Washington

A genetic disorder is at the heart of what is believed to be a first for the intellectual property world. A joint patent application for a disease-causing gene is expected to be filed shortly by the researchers who isolated the gene and the patient advocacy group that helped them make the discovery.

The group, PXE International, provided scientists at the University of Hawaii with blood and tissue samples from patients with pseudoxanthoma elasticum, a genetic disorder that causes connective tissue in the skin, eyes and arteries to calcify.

Right moves: Ian Terry's genetic illness led his mother Sharon to set up PXE International. Credit: PXE INTERNATIONAL

The novel alliance could become a model for handling intellectual property emerging from collaborations between patients' groups and researchers. Sharon Terry, president of PXE International, says that the group made the move because it wants to ensure that licences for any resulting genetic tests will be inexpensive and widely available.

The application comes at a time when both the US National Bioethics Advisory Commission and the Human Genome Organization are emphasizing that genetic researchers should share the benefits of their research with the subjects who make it possible (see Nature 403, 237 and 404, 912; 2000).

PXE International filed a provisional patent in February, shortly after the gene was isolated (see Nature Genetics 25, 223–227; 2000). It is now working out terms with the university before submitting the final application. The organization advocates free licensing but says that if the university insists on a fee, it will push to keep it low and will make sure any profits are split between the collaborators.

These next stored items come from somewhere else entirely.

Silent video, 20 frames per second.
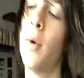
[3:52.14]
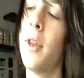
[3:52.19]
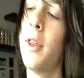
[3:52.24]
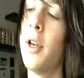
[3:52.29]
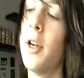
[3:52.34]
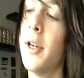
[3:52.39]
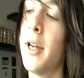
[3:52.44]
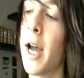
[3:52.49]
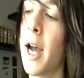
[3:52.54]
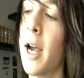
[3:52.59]
with
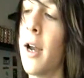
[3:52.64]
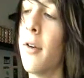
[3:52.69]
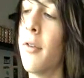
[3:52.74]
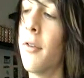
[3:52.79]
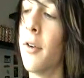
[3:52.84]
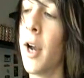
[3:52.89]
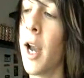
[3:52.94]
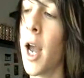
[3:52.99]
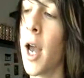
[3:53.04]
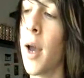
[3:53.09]
your
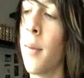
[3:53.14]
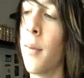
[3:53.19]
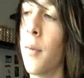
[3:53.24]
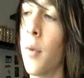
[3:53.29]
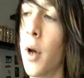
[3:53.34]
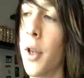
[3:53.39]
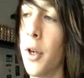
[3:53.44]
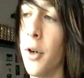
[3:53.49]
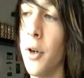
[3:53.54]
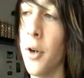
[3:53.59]
diaphragm,
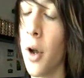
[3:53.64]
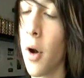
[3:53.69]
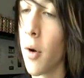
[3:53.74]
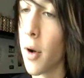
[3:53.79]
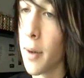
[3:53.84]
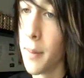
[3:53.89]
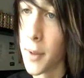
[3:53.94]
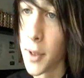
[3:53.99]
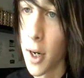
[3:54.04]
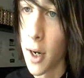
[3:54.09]
whether you know what
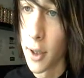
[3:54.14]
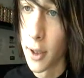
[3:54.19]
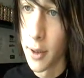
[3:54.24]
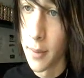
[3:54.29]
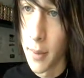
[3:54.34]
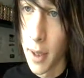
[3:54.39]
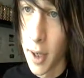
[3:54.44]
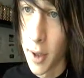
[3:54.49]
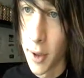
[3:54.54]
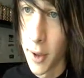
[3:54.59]
I'm talking
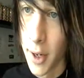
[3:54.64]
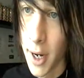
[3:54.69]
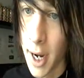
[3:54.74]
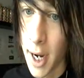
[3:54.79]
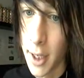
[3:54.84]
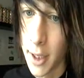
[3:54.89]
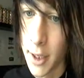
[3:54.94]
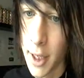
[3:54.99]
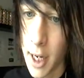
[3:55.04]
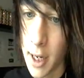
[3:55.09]
about or
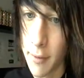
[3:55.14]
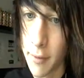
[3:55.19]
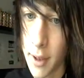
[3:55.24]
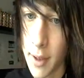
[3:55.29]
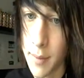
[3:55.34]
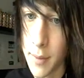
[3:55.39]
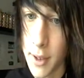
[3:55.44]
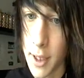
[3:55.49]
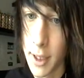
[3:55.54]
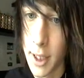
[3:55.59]
not, your
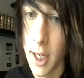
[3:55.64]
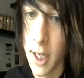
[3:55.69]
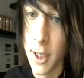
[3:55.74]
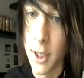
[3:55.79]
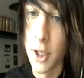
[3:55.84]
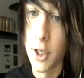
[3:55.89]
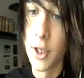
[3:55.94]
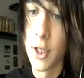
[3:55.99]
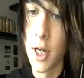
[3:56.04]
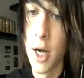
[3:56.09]
diaphragm's like in
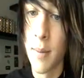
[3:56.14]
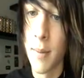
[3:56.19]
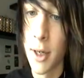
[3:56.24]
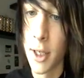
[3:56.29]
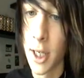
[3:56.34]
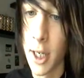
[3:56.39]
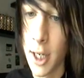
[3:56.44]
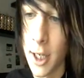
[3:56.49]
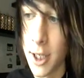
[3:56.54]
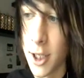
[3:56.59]
your
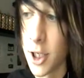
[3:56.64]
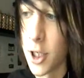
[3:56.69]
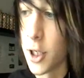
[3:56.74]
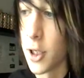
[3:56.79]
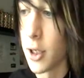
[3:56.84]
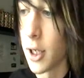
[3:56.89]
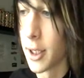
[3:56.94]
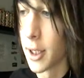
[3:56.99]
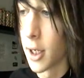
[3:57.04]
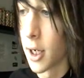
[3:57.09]
stomach-ish,
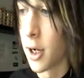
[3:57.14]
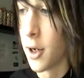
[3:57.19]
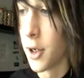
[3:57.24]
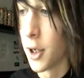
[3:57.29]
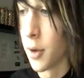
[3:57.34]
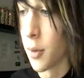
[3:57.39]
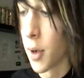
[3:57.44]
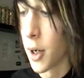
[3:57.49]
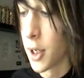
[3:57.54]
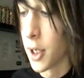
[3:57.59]
like
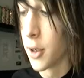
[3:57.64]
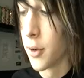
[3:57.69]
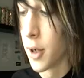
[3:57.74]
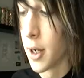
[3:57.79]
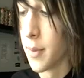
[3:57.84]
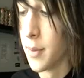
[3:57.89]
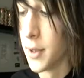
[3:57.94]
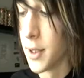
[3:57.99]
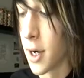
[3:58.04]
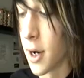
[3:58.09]
under where your
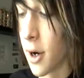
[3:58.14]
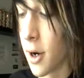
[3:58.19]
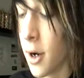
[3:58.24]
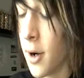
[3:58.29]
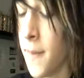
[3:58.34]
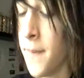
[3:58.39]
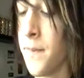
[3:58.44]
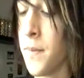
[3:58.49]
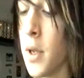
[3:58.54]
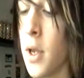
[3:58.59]
ribs are,
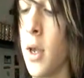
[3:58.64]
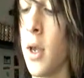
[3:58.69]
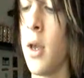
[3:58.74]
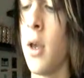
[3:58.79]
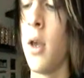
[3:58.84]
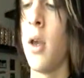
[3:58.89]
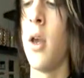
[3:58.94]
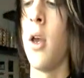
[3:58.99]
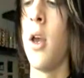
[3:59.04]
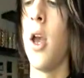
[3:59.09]

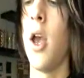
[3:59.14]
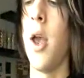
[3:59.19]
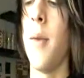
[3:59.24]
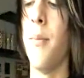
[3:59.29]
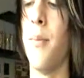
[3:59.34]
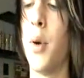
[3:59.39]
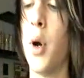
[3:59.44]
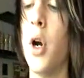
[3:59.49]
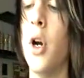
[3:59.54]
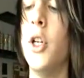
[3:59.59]

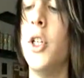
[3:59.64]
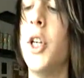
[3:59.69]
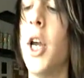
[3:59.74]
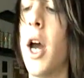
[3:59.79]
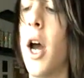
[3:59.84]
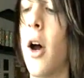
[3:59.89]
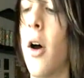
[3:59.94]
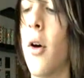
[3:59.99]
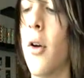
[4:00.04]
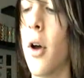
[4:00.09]
and push
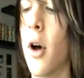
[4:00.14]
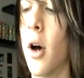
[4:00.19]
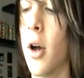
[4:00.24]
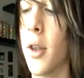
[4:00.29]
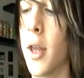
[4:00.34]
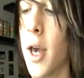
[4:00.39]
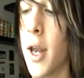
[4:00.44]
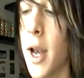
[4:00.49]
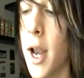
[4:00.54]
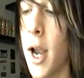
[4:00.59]
out all
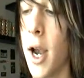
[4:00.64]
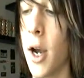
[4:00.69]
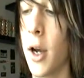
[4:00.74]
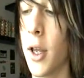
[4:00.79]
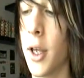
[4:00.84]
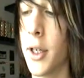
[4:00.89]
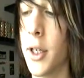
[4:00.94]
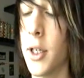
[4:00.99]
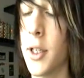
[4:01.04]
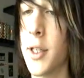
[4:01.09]
that air
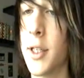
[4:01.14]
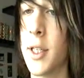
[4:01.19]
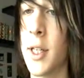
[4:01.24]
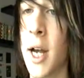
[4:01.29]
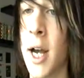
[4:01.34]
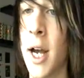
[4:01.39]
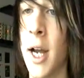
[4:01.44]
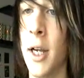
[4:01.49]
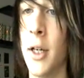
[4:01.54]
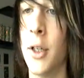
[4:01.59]
like you're
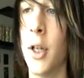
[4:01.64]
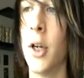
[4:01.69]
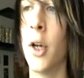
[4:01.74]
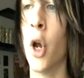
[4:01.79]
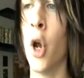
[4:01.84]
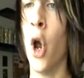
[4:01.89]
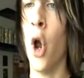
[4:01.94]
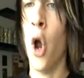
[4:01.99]
sighing, like,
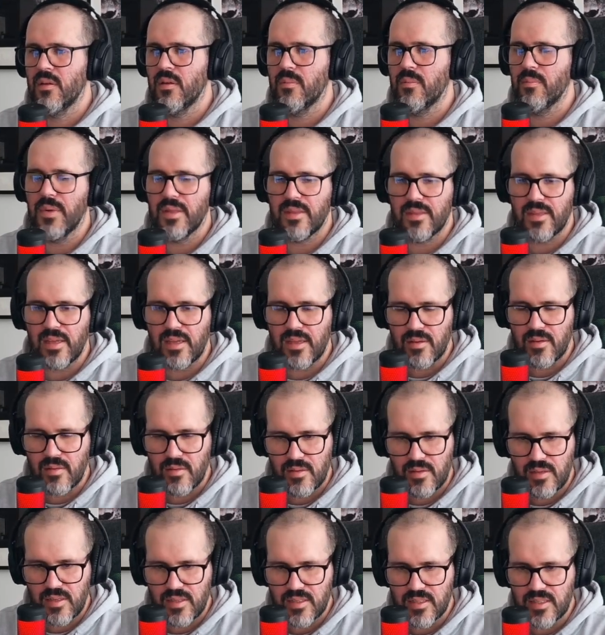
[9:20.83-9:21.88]
But
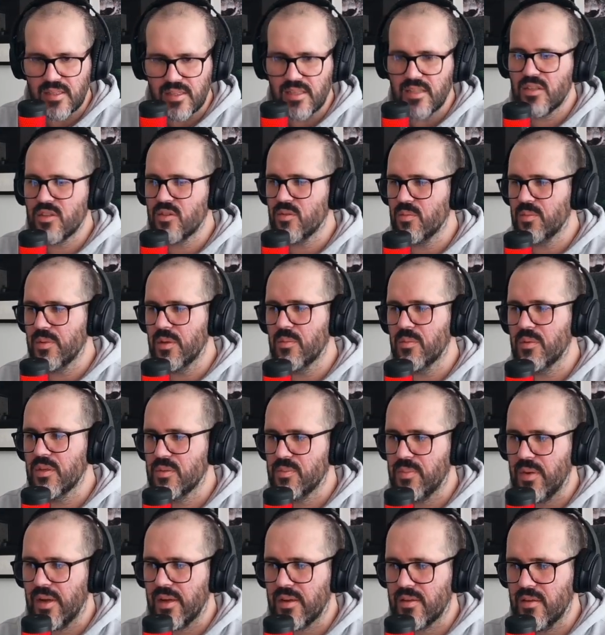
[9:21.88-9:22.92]
this needs to be
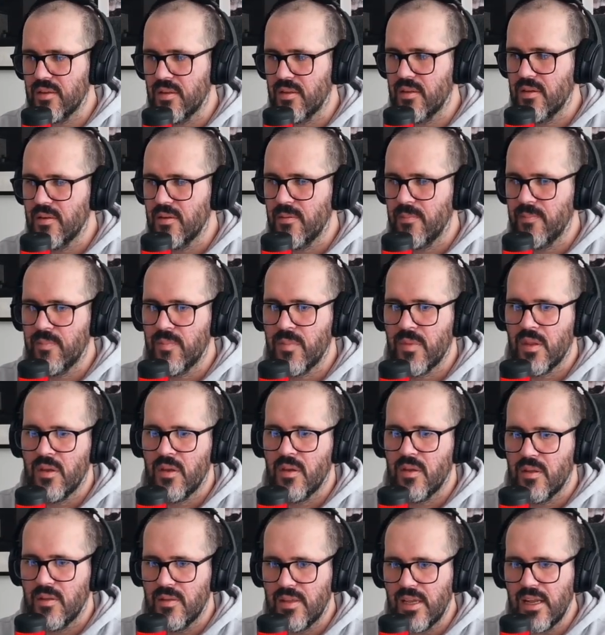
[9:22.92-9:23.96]
respected.
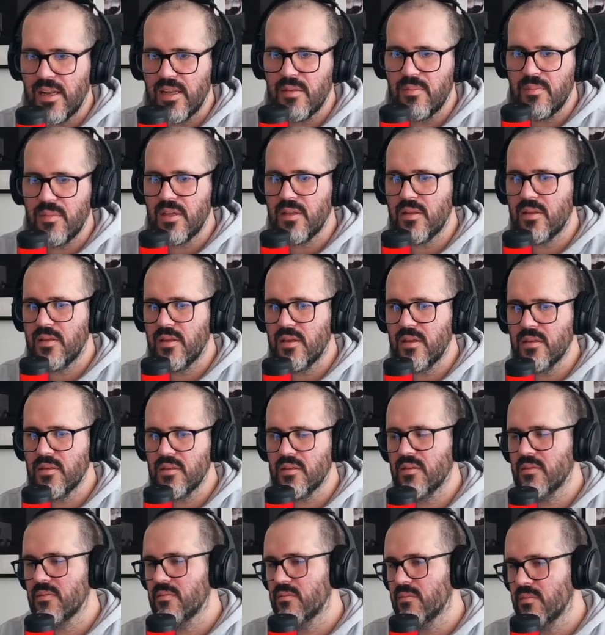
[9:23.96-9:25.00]
Daily
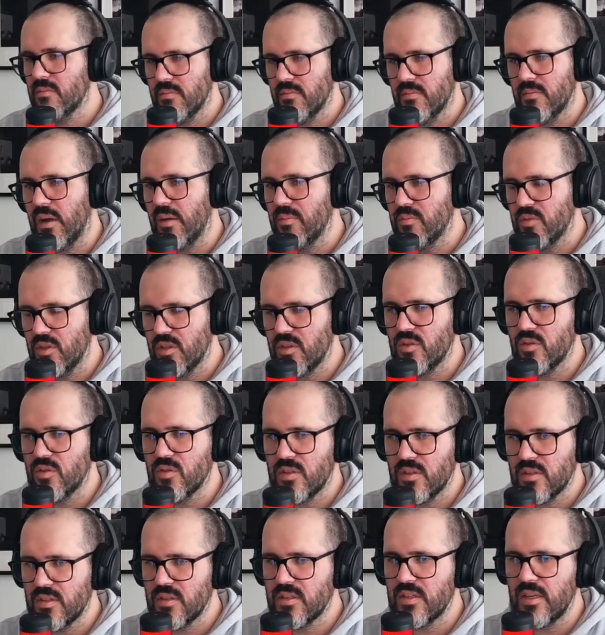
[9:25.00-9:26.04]
meetings, I'm just
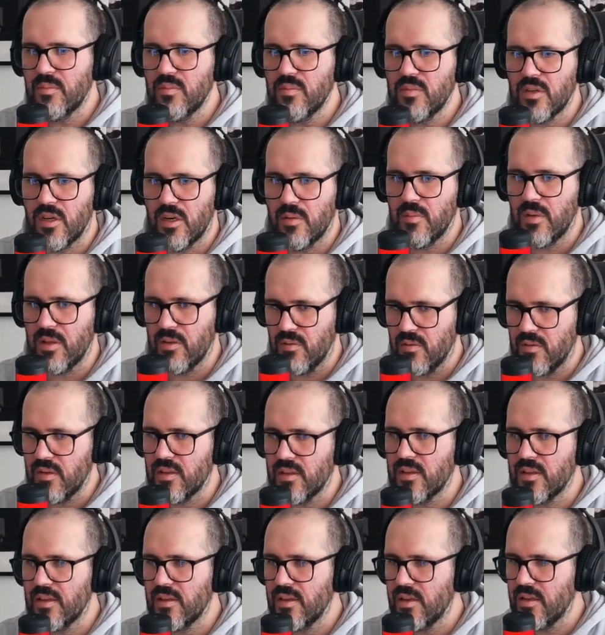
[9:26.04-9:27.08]
using the same term. I don't think
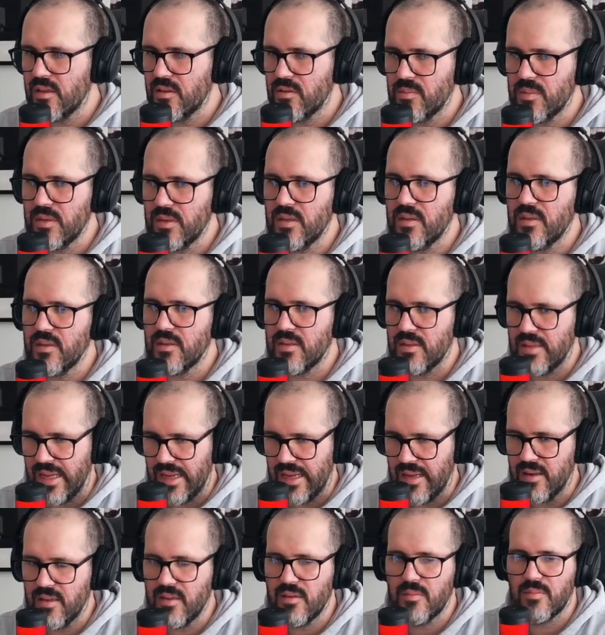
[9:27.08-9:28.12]
they need to be
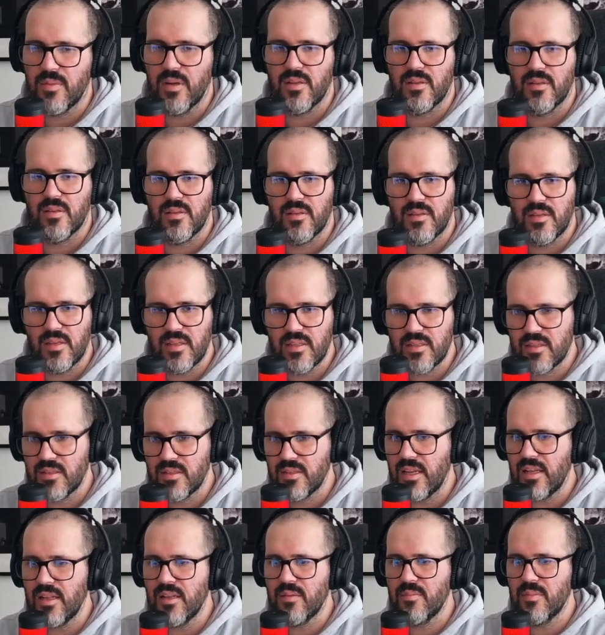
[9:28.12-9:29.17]
daily, but these
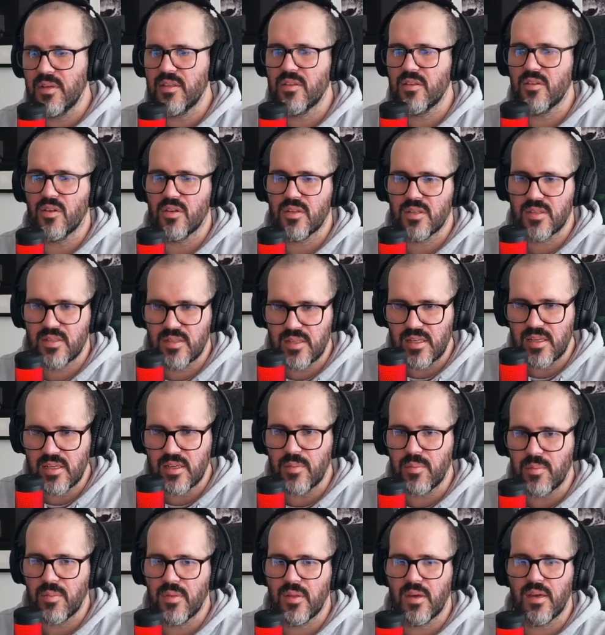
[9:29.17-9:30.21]
daily meetings or sync
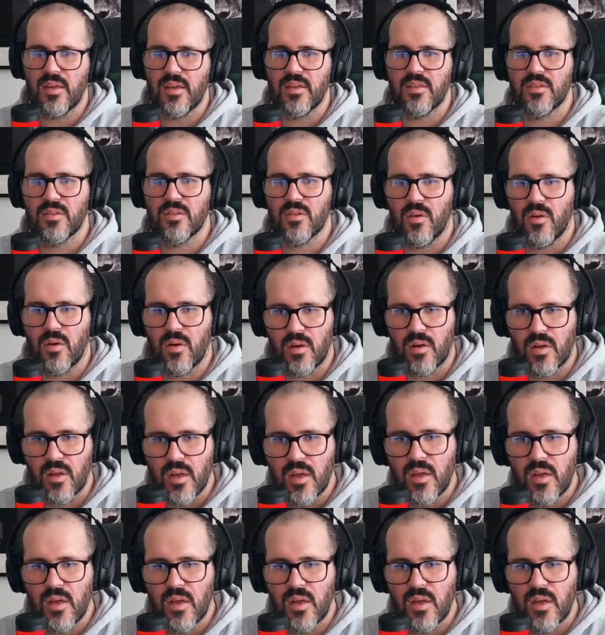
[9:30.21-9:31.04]
updates or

Terry, who calls negotiations between PXE International and the university “amicable”, is optimistic that the two will soon come to terms. “Both of us are concerned that tests and treatments be accessible and low cost,” Terry says. “We have the same goals in mind.”

To protect patients' interests, PXE International set up its own blood and tissue bank. Researchers wanting to use the samples must agree to the group's terms, which include joint possession of any intellectual property that might result.

Previous collaborations in which the researchers have retained the complete rights to their findings have sometimes raised concerns. One notable example is the isolation of the gene for Canavan's disease, a neurological disorder characterized by the degeneration of the myelin sheath, the protective insulation for the brain's nerve cells.

After supplying samples to the Miami Children's Hospital, many parents were upset when the hospital sought exclusive licensing on the tests, Judith Tsipis, a biology professor at Brandeis University, who lost a child to the disease, told the American Society of Human Genetics meeting in Philadelphia this month.

Such restrictions are contrary to good science and medical practice, Tsipis said. “Anything short of open licensing limits the abilities of laboratories to do testing.” She says that she is pleased that PXE International took control of its members' samples, and hopes more groups do the same.

Elizabeth Thomson, co-director of the Ethical, Legal and Social Implications programme at the National Human Genome Research Institute (NHGRI), says that this is a possibility. Thomson helped PXE International to set up its sample repository and data registry, mostly by giving the group advice on informed consent and drawing up guidelines that would limit how researchers could use the material. The NHGRI did nothing to encourage the group to seek intellectual property, she says.

Other genetic disease groups might follow PXE's example — an umbrella organization for such disease groups, Genetic Alliance, has been watching the group's moves closely.